EXERCISE REQUIREMENTS: Reproduce only what runs from the line containing "(0.00 s to 1.00 s)" to the line containing "(8.00 s to 8.50 s)" in the records below, inclusive. Keep it exact, and keep the pictures out.

Saved data entries:
____
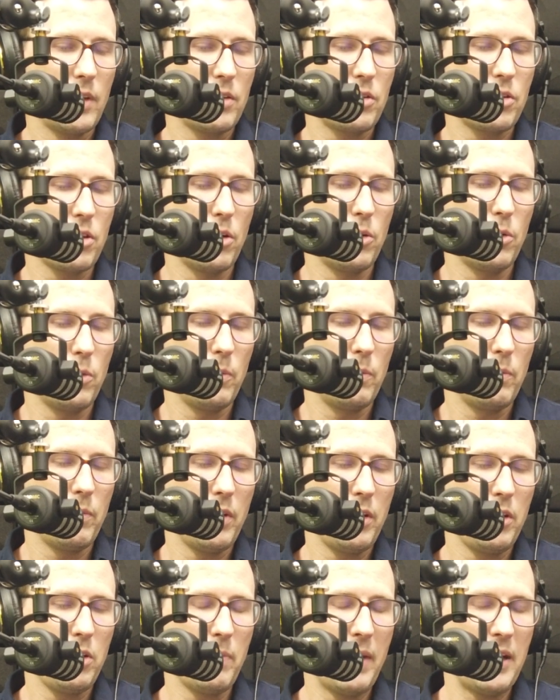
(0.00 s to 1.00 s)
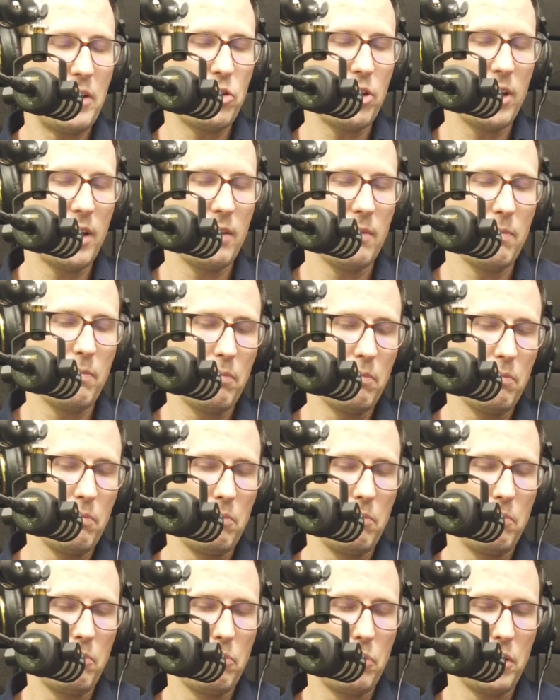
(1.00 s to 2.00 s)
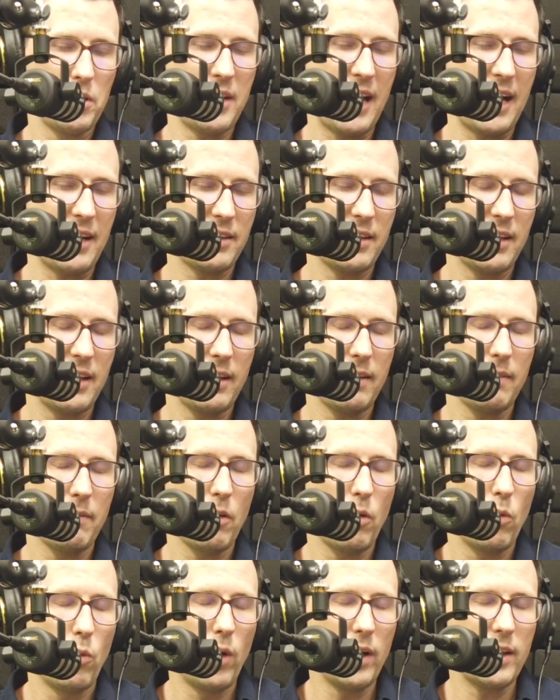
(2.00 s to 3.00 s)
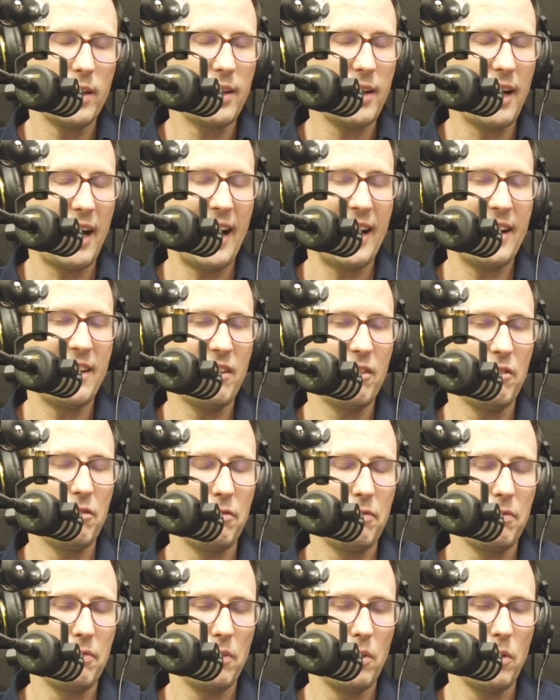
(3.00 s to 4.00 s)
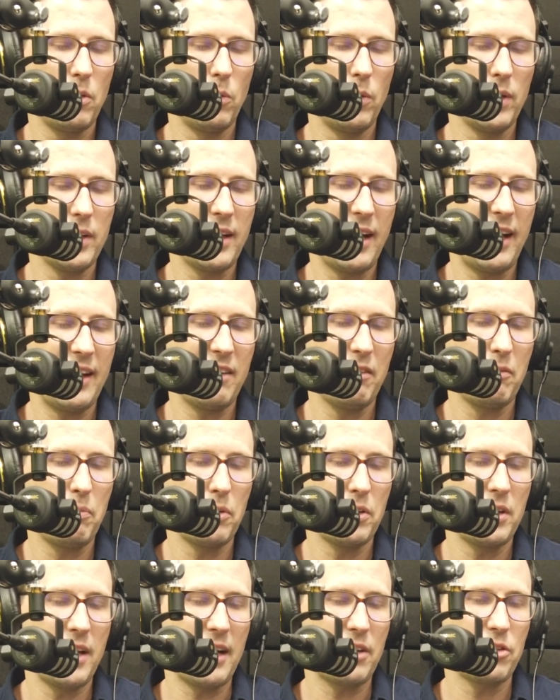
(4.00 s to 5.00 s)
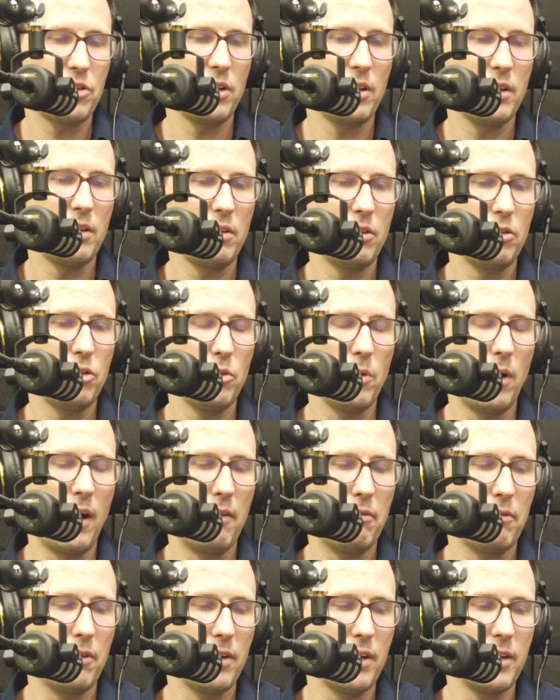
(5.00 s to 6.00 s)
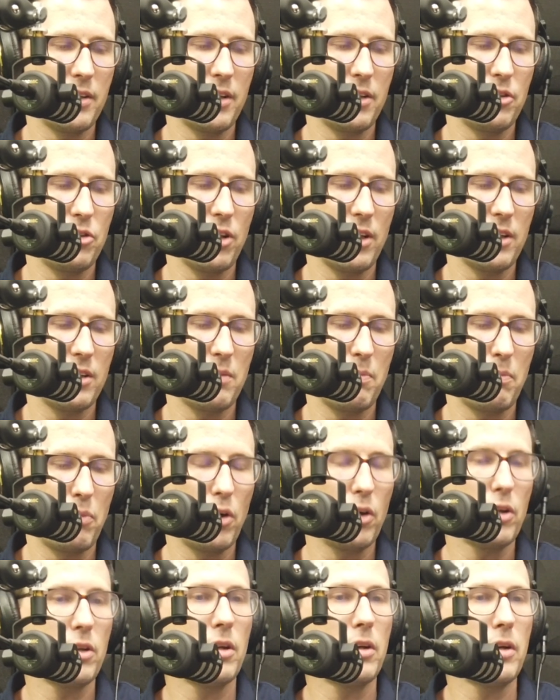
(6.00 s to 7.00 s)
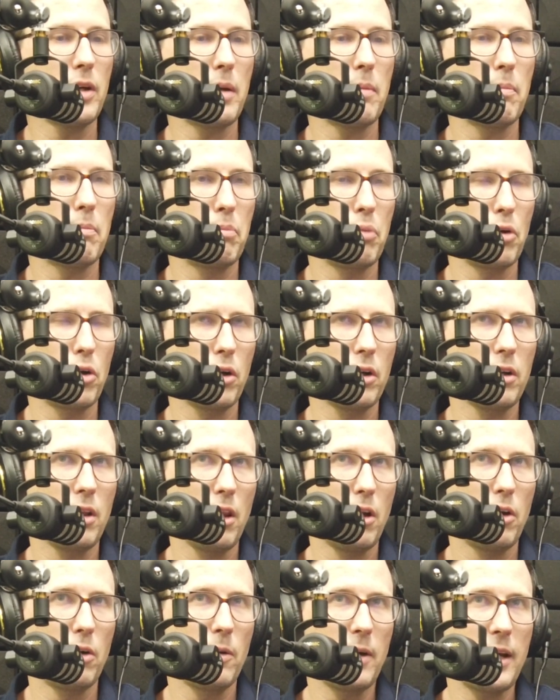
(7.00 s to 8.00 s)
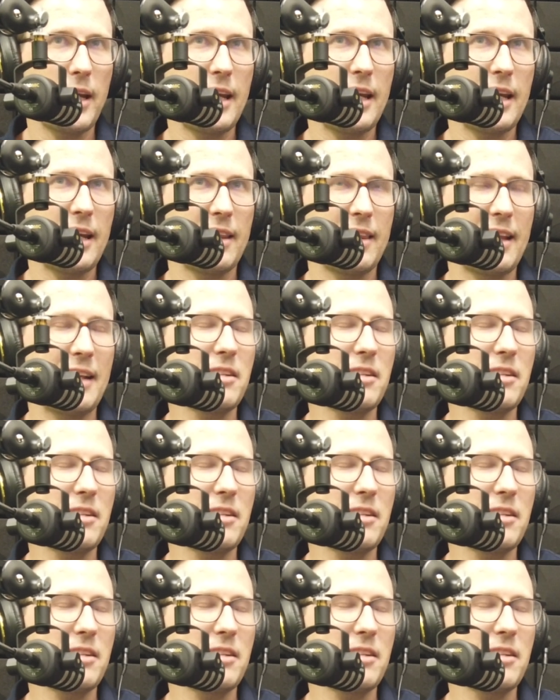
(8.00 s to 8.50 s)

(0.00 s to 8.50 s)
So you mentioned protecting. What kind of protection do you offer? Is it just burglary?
____
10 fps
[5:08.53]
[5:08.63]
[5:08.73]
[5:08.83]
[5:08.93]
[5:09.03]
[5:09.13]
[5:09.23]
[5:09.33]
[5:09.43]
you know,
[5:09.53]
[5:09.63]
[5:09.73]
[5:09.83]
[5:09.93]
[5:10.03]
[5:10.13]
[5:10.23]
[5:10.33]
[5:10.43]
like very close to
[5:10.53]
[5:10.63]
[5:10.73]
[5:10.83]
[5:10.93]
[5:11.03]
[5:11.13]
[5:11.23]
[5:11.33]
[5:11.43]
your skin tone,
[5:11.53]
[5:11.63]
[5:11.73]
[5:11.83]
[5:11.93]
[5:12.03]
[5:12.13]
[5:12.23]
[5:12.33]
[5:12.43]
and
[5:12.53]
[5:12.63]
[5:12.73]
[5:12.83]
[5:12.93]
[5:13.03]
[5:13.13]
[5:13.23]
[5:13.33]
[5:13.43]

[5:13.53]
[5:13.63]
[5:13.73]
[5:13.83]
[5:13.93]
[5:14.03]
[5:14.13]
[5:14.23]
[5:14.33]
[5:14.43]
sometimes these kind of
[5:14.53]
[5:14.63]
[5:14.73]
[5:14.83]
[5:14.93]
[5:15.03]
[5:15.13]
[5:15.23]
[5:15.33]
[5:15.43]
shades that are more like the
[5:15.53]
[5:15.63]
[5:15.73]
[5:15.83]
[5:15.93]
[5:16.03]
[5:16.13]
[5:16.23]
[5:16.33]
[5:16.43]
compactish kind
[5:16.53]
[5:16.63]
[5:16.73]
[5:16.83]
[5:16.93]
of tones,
____
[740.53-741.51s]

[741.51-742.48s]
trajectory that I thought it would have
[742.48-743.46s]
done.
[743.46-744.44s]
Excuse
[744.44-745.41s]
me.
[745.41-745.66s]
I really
____
ANSWER FOR THIS EXERCISE:
(0.00 s to 1.00 s)
(1.00 s to 2.00 s)
(2.00 s to 3.00 s)
(3.00 s to 4.00 s)
(4.00 s to 5.00 s)
(5.00 s to 6.00 s)
(6.00 s to 7.00 s)
(7.00 s to 8.00 s)
(8.00 s to 8.50 s)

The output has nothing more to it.